The fish and chips, like other fried items and sandwiches on the menu, are served on a crumbled waxy paper printed to look like a newspaper, harking to the meal's originally being served in actual newspaper. But it's sufficient nod to nostalgia, for me bringing back memories of childhood visits to the north of England, hurrying home with a bundle of fish and chips, impatient to peel open the warm newspaper sodden with malt vinegar and dip my sticky little fingers in.
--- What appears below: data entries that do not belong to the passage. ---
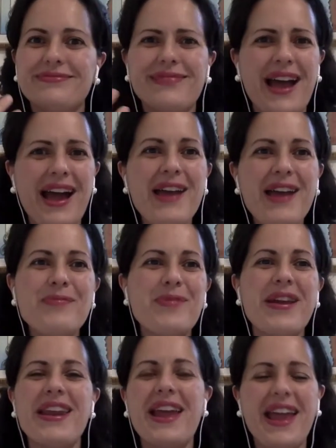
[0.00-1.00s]
I
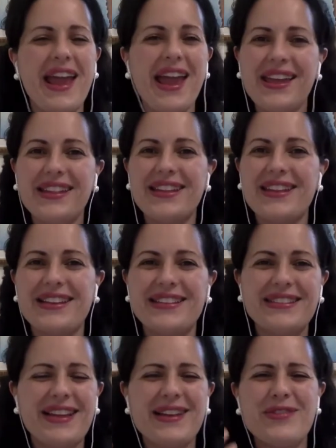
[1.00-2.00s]
went ahead and I
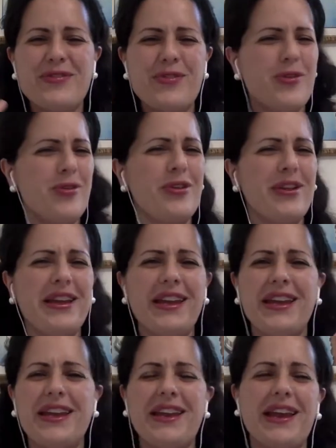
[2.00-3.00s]
started
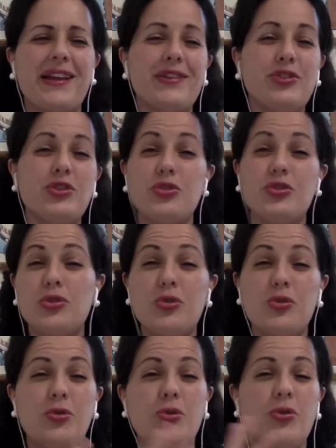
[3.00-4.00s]
Googling and
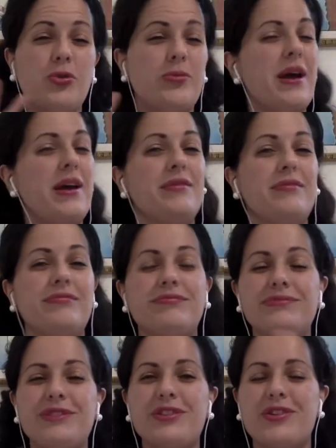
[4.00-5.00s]
YouTube
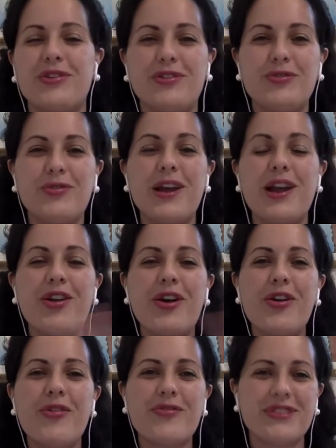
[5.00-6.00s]
and, you know, doing a
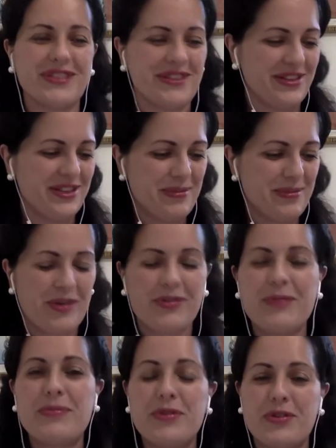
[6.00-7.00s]
lot of research about
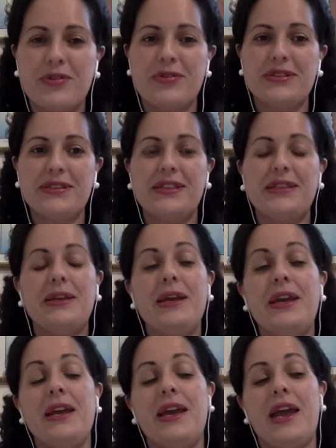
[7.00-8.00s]
cryptocurrency.
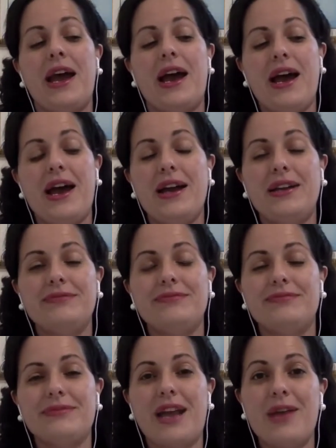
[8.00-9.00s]

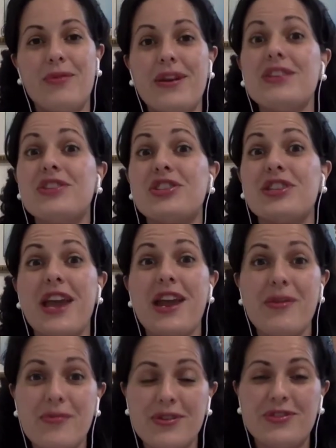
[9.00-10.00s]
And I want to
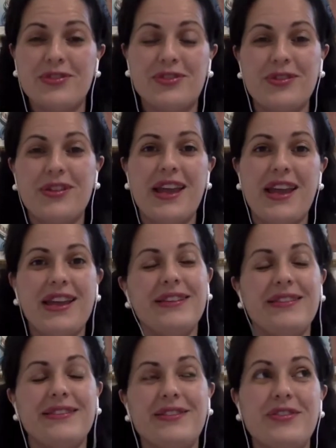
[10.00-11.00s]
share with you
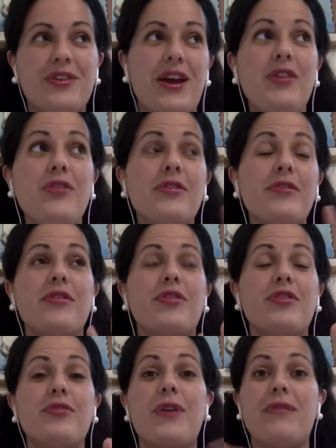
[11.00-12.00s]
today, you know, I look
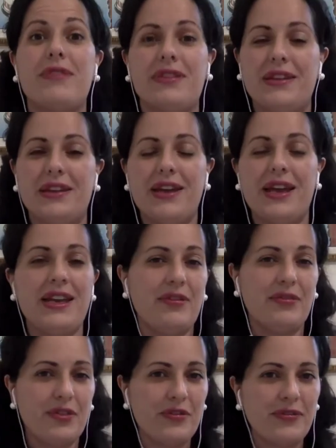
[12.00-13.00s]
through everything. And
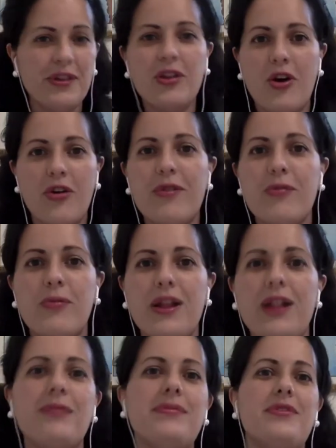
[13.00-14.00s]
if you feel
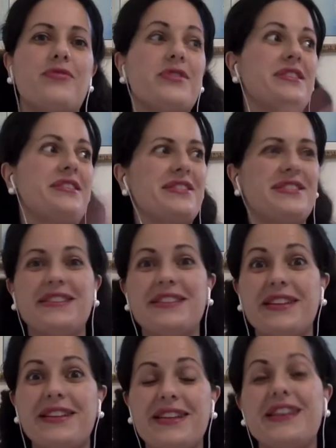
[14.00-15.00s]
overwhelmed researching
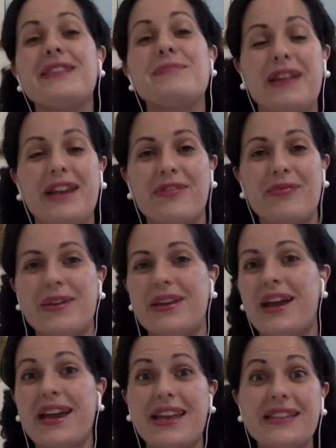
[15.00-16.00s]
these things, believe me,
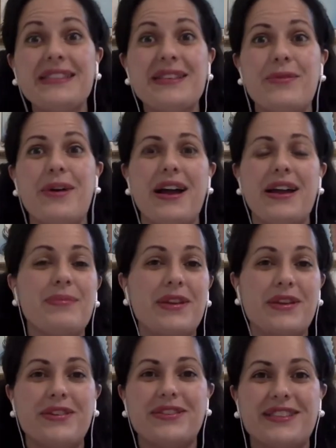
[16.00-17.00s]
I can see why,
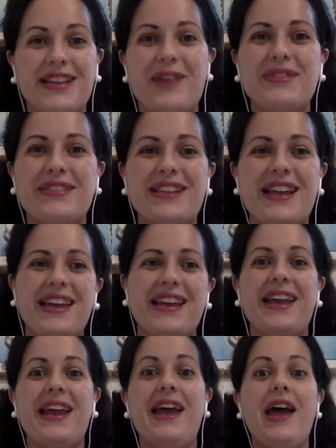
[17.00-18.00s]
because I was like,
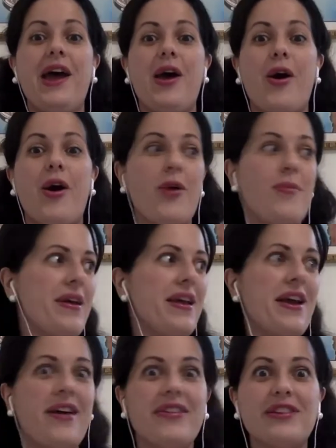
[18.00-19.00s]
oh my
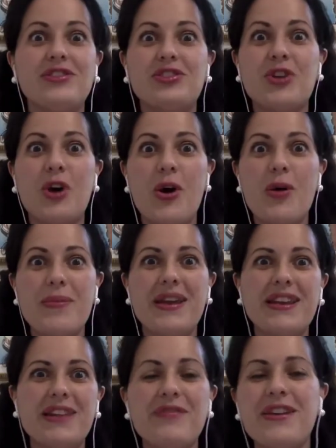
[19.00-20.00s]
God, there's so
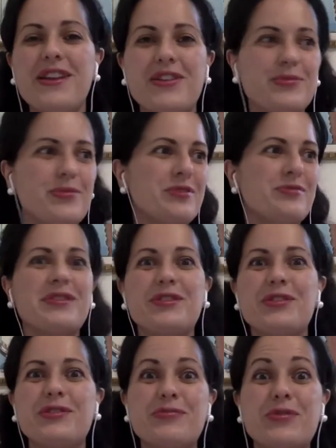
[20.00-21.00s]
many videos.
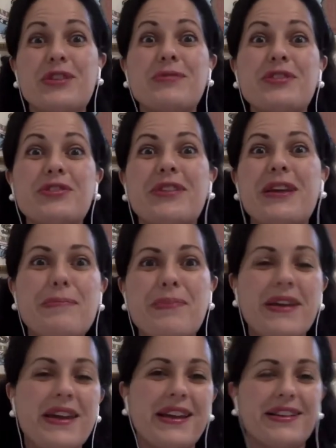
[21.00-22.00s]
Which one should I
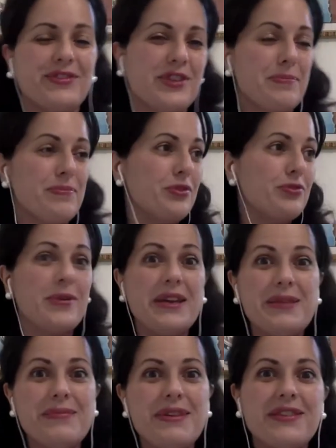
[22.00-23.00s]
pick? Should I put
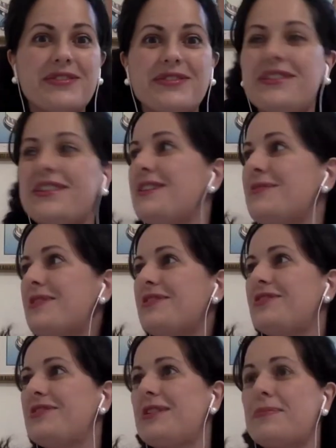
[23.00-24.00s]
20 minutes on this one?
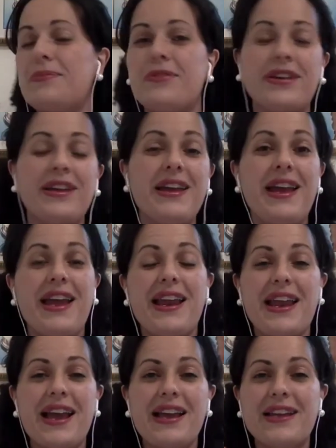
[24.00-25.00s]
Should I put,
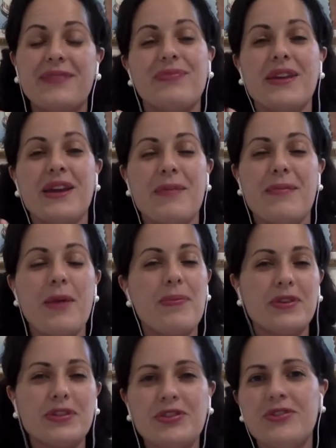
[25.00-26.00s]
like, my
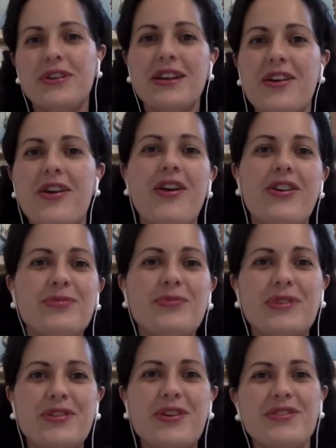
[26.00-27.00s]
opportunity cost
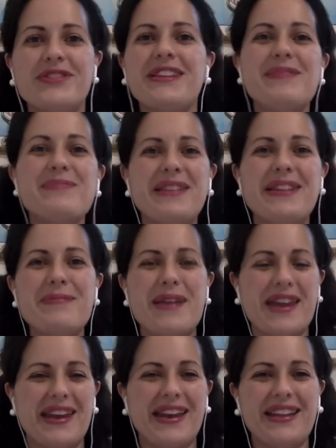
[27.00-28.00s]
was constantly being
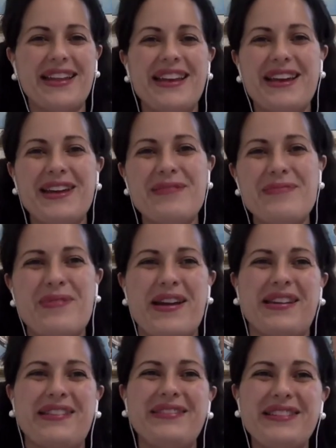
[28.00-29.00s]
debated,
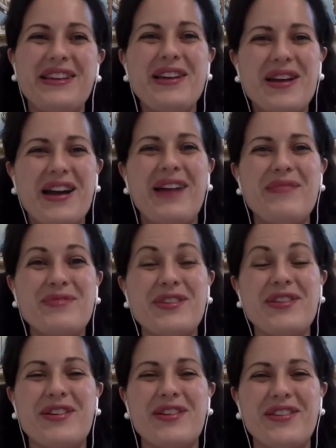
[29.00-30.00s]
but, you
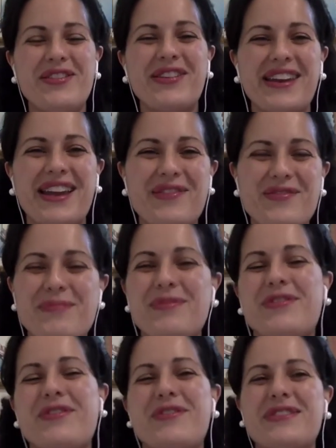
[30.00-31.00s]
know, looking at
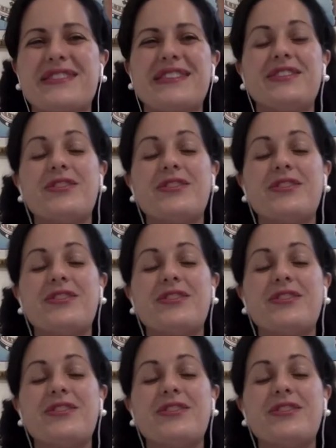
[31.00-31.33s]
cryptocurrency.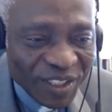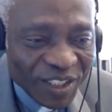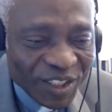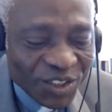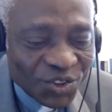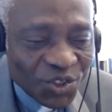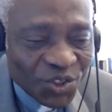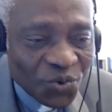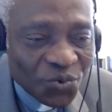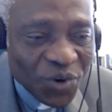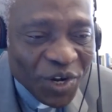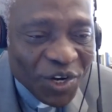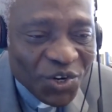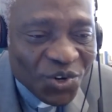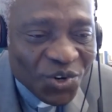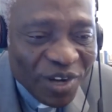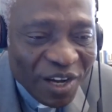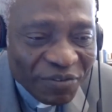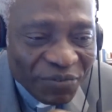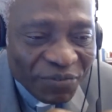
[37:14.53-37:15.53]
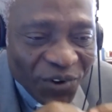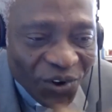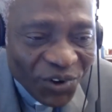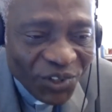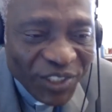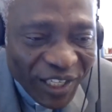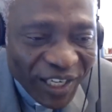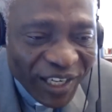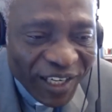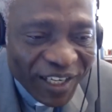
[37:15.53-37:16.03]
So when you have
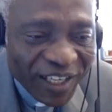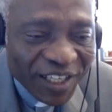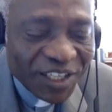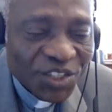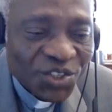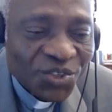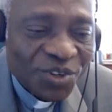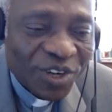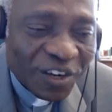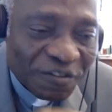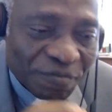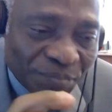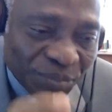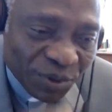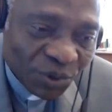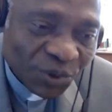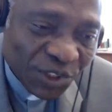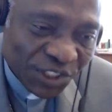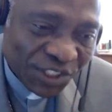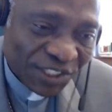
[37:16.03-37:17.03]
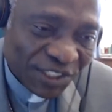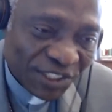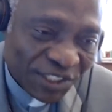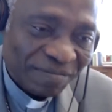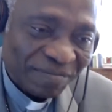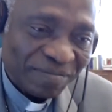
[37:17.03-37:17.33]
order, you have beauty.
The small portion is a bit less than what you'd get at most British or Irish chip shops but is sizeable for one; the large is almost double the amount. The chips were decent, chunky homemade wedges but could have been a bit crispier on the outsides, as some soon saddened. Mushy peas were fresh and tart, a nice variation to lot of versions sampled back on the Isles. They weren't the traditional, starchy marrowfat peas, however, but were half-creamed garden peas. With a squeeze of lemon, though, they were up to the task of cutting between the sharp vinegar notes and the rich batter. I just wish there had been more of them, as the small bowl was soon swiped clean.
The curry sauce, too, ordered on the side, was more upscale and dearly made than the average, but the pickled onions disappointed, as they were merely the jarred local variety of cocktail onions; I had hoped for large, homemade malty ones.
The hot dog royal was a surprise star. Everything about it was loveable: the sweet, buttery potato-bread bun, fluffy, soft and stable; the rich pork sausage; and the tangy, balanced fresh relish of pickled cucumber and onion on top.
Likewise, the fish cake, lightly breaded fried potato and cod, was a bright snack or starter. It too, benefited from the lemon, and would also have suited a number of the available side sauces.
A big disappointment was the fish soup, which contained no chunks of actual fish but was just an unpleasant fishy-flavored tomato broth; the "frito misto" was also lacking and over-fried to dryness, with the various critters, like shrimp and anchovies still in their shells under the batter, reduced to tasting of little but the batter itself.
For those with any room left, the bread pudding was close to incredible: a sweet, spongy, moist square of treacle-y bread, still warm, with a jug of brandy butter to pour on top.
Fish & Chips 21 Dlouha St. is run by the people behind Zdeněk's Oyster Bar, who excel at bringing Prague a step closer to the sea. While this chip shop is a bit more upscale than the average traditional ones people may know from back home, it gets the job done, with some excellent points along the way.